Ante esta situación los ganaderos tomarón dos caminos. Al ganadero profesional, les fuimos dando perros mastines que incorporaron a sus rebaños, no sin algunos problemas que comentaremos más adelante. Mientras el ganadero con otra profesión y sin tiempo de atender diariamente a los rebaños, opto en muchos casos por envenenar el monte.

Con la llegada del Parque Nacional, se comenzo a vigilar de forma constante las cumbres evitando la presencia de las escopetas pero no así del veneno que seguía campando a sus anchas. Aparecian así muertos zorros, perros, buitres, tejones....


Pero curiosamente los pastores a tiempo completo, empezarón a protestar en el pueblo porque los venenos también mataban a sus mastines.
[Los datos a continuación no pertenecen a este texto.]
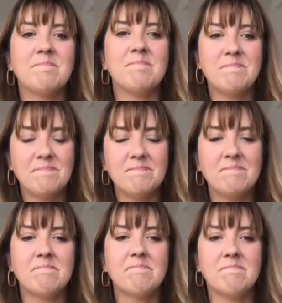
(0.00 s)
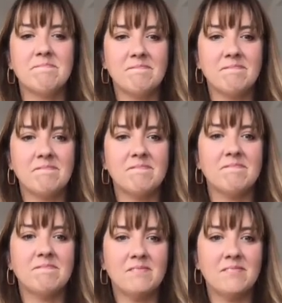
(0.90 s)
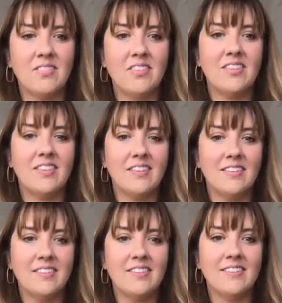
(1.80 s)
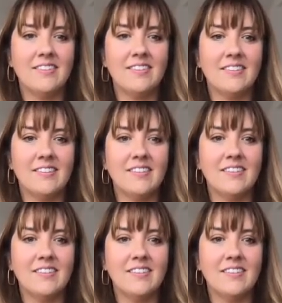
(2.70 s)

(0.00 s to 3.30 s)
The person shown says nothing.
Así mismo rapidamente se dierón cuenta que las bajas en sus rebaños eran mucho menores, que en los rebaños no ya de los propios vecinos, sino también de los rebaños de pueblos próximos. Los propios ganaderos que sin mastines ponian veneno, ahora no querían ni verlo.

Pero la inclusión de los mastines, no fue tan sencilla como regalar dos perros y desaparecer. Durante varios años tuvimos que aportar perros pués en un principio, los mastines movian a las ovejas de los vecinos que no tenian perros, defiendo a sus rebaños no solo de los animales salvajes sino también de las ovejas o vacas que molestaban a sus compañeras de rebaño. Las situaciónes y casos concretos eran a veces tristes por las situaciones de los animales que a veces tenian que ser regalados por enfrentarse a otros ganaderos que los querían echar de determinados pastos o por que los perros les dierón más de un susto al enfrentarse a ellos.

Esta situación cambio cuando los distintos rebaños fueron incorporando todos a mastines, produciendose movientos y enfrentamientos entre mastines y rebaños colindantes por determinados pastos. Estableciendo sus áreas de campeo y pación, llegando en la actualidad a un equilibrio que no pudo ser alcanzado al principio al existir pocos perros.

Ahora son los ganaderos los máximos garantes de que en el monte no se coloque veneno pues comprenden como al quedarse sin perros, la situación se complica ya no solo por la perdida de animales, sino también por los desequilibrios entre los distintos rebaños.